◆ **Exercise brief**
Leave out the pictures and retype all the entries below exactly.

------------------------------------------------------------

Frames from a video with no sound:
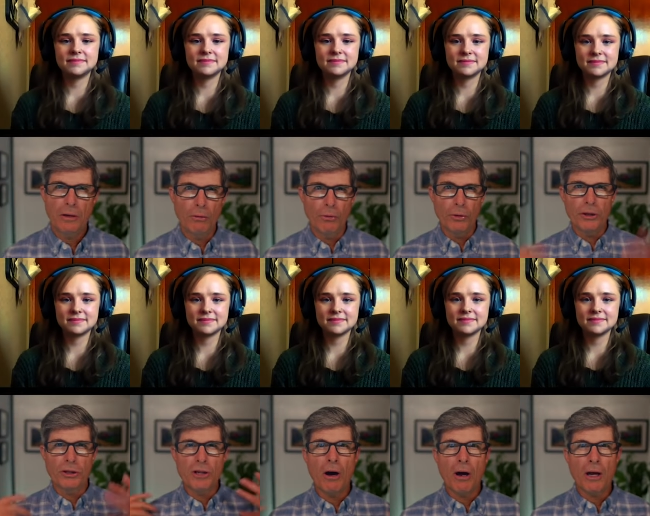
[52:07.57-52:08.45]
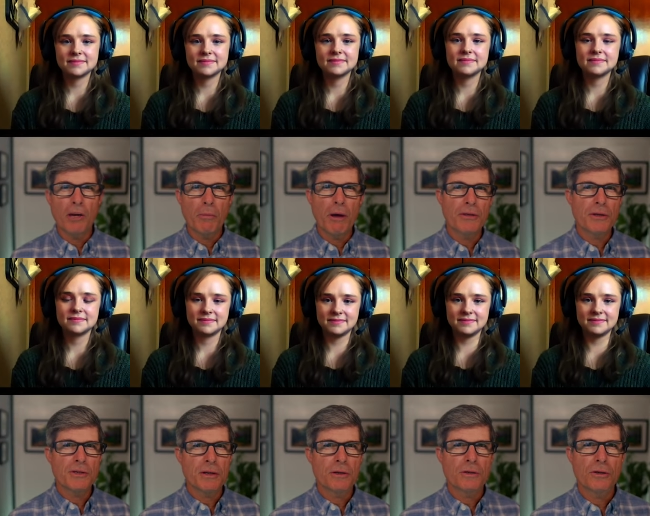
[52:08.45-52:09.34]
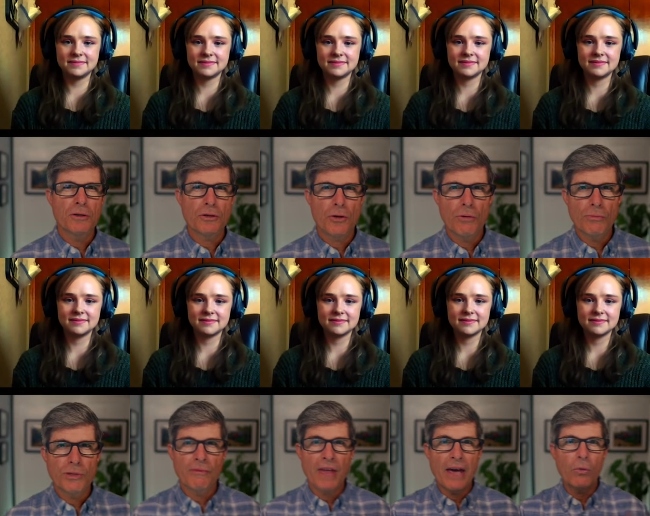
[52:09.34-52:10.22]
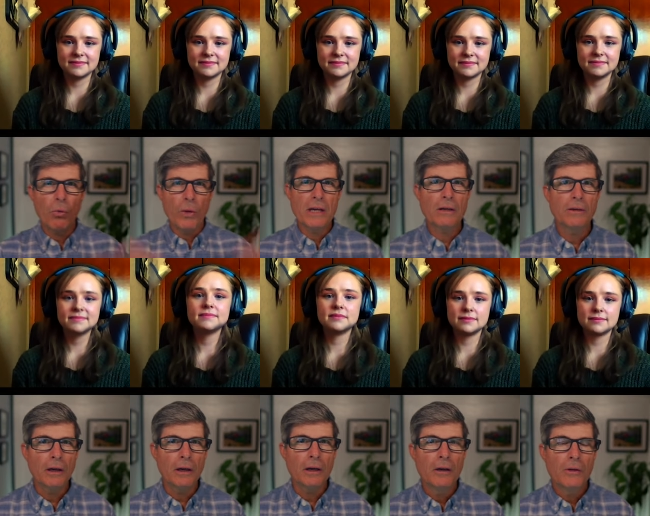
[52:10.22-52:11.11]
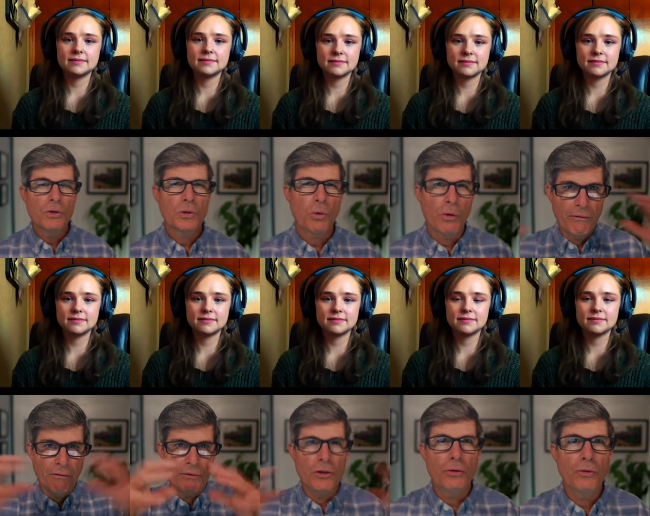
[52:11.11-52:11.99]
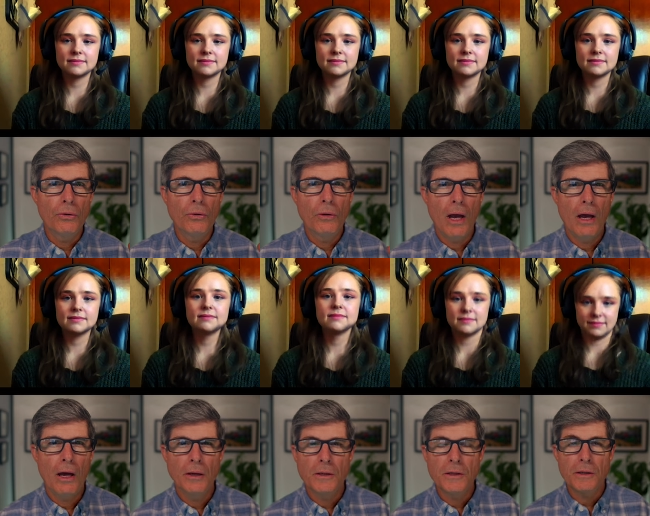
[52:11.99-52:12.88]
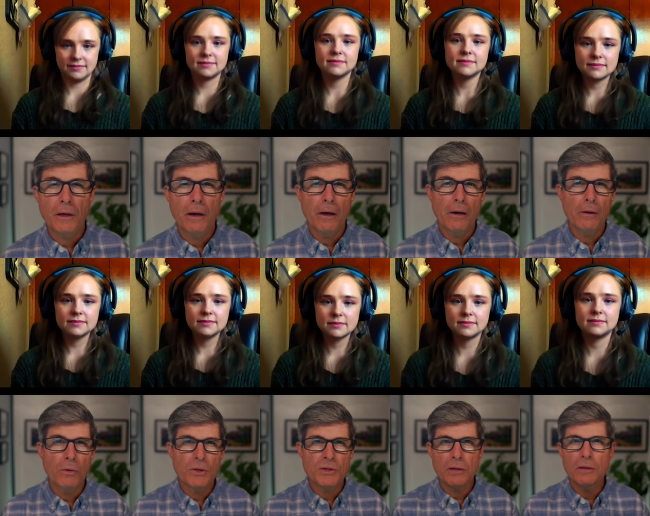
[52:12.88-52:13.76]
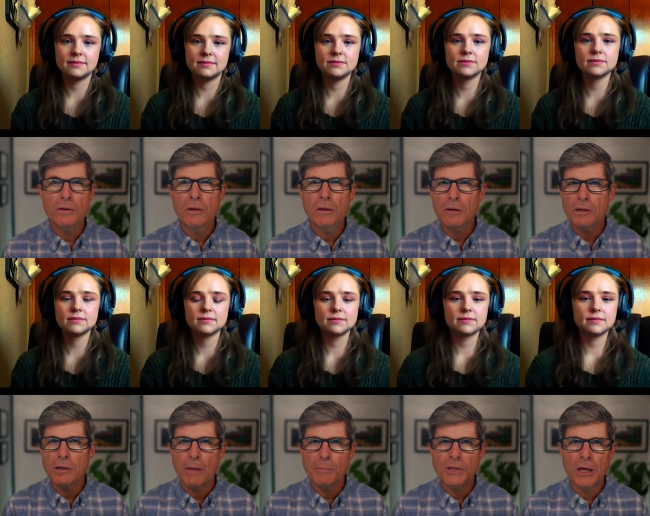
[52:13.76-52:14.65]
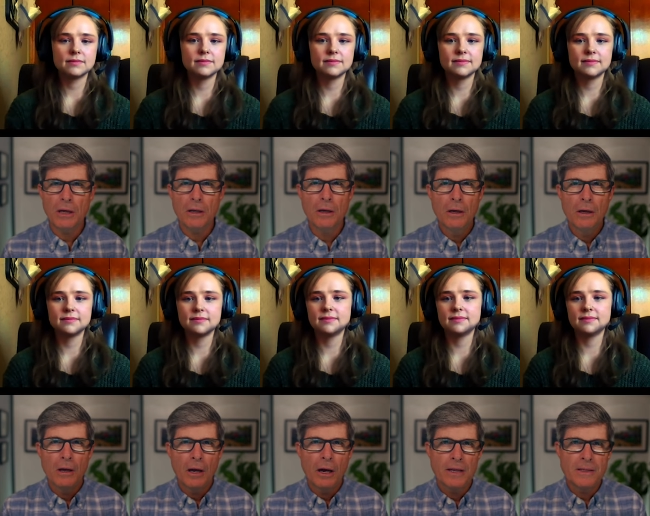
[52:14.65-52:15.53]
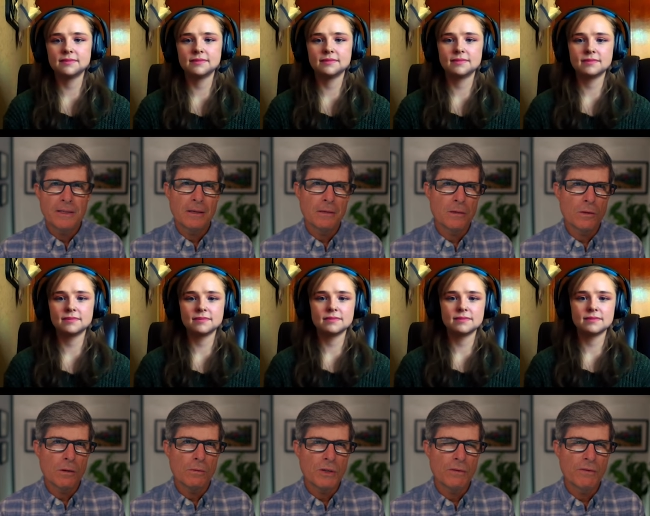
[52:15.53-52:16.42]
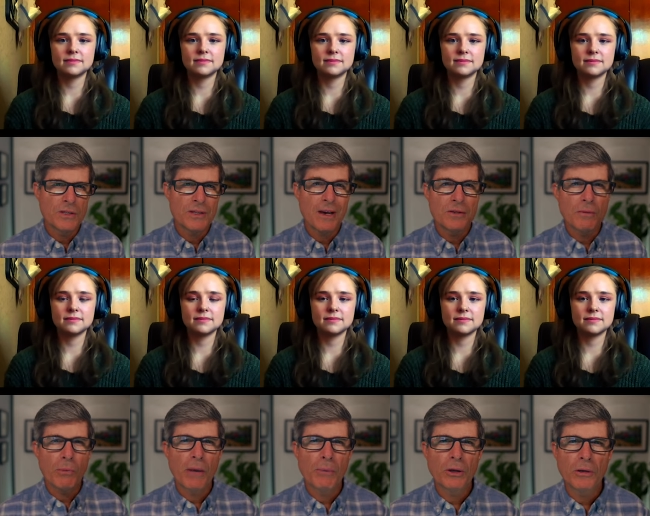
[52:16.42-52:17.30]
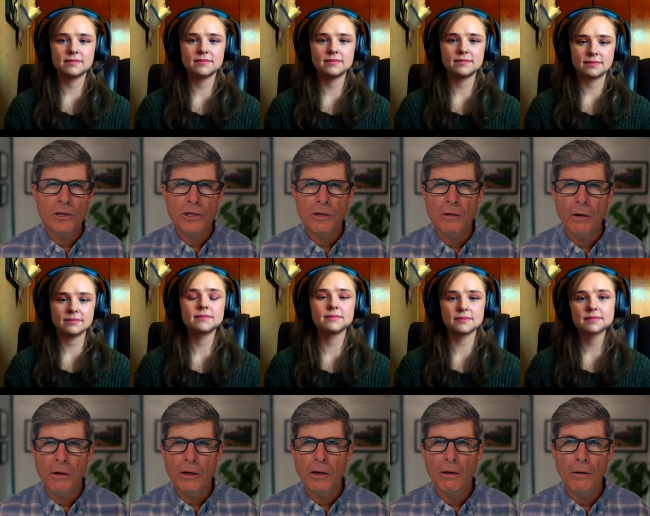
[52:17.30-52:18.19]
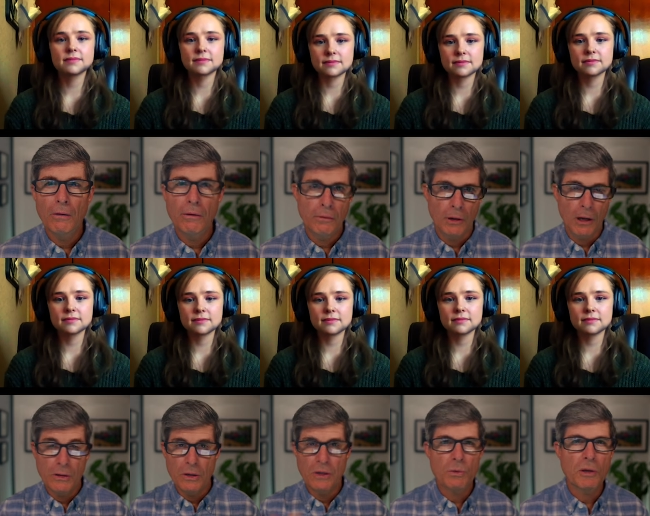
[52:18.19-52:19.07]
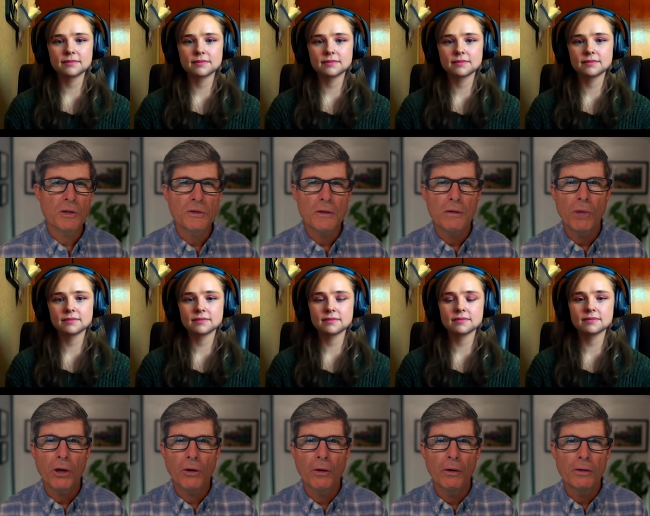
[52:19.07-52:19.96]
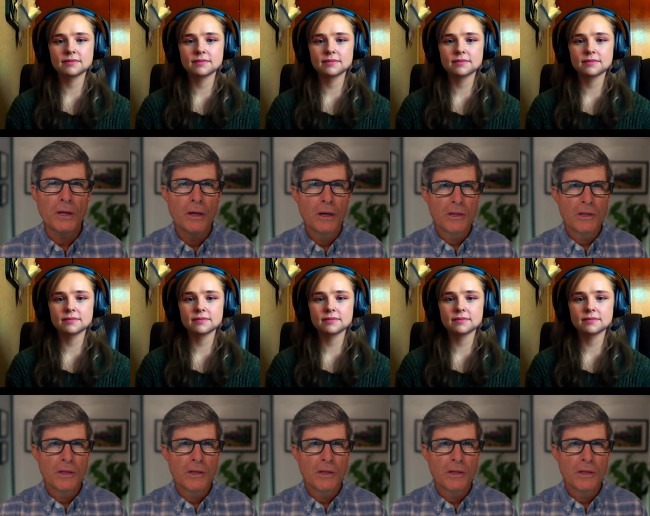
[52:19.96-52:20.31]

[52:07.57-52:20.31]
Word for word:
Speaker 1: that you're really talking about these things in terms of that weekly sort of view. And uh, we see the, the top 10 uh, cities in terms of the size of population on here. And uh, as we can see, my current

------------------------------------------------------------

◆ **Written solution**
Frames from a video with no sound:
[52:07.57-52:08.45]
[52:08.45-52:09.34]
[52:09.34-52:10.22]
[52:10.22-52:11.11]
[52:11.11-52:11.99]
[52:11.99-52:12.88]
[52:12.88-52:13.76]
[52:13.76-52:14.65]
[52:14.65-52:15.53]
[52:15.53-52:16.42]
[52:16.42-52:17.30]
[52:17.30-52:18.19]
[52:18.19-52:19.07]
[52:19.07-52:19.96]
[52:19.96-52:20.31]

[52:07.57-52:20.31]
Word for word:
Speaker 1: that you're really talking about these things in terms of that weekly sort of view. And uh, we see the, the top 10 uh, cities in terms of the size of population on here. And uh, as we can see, my current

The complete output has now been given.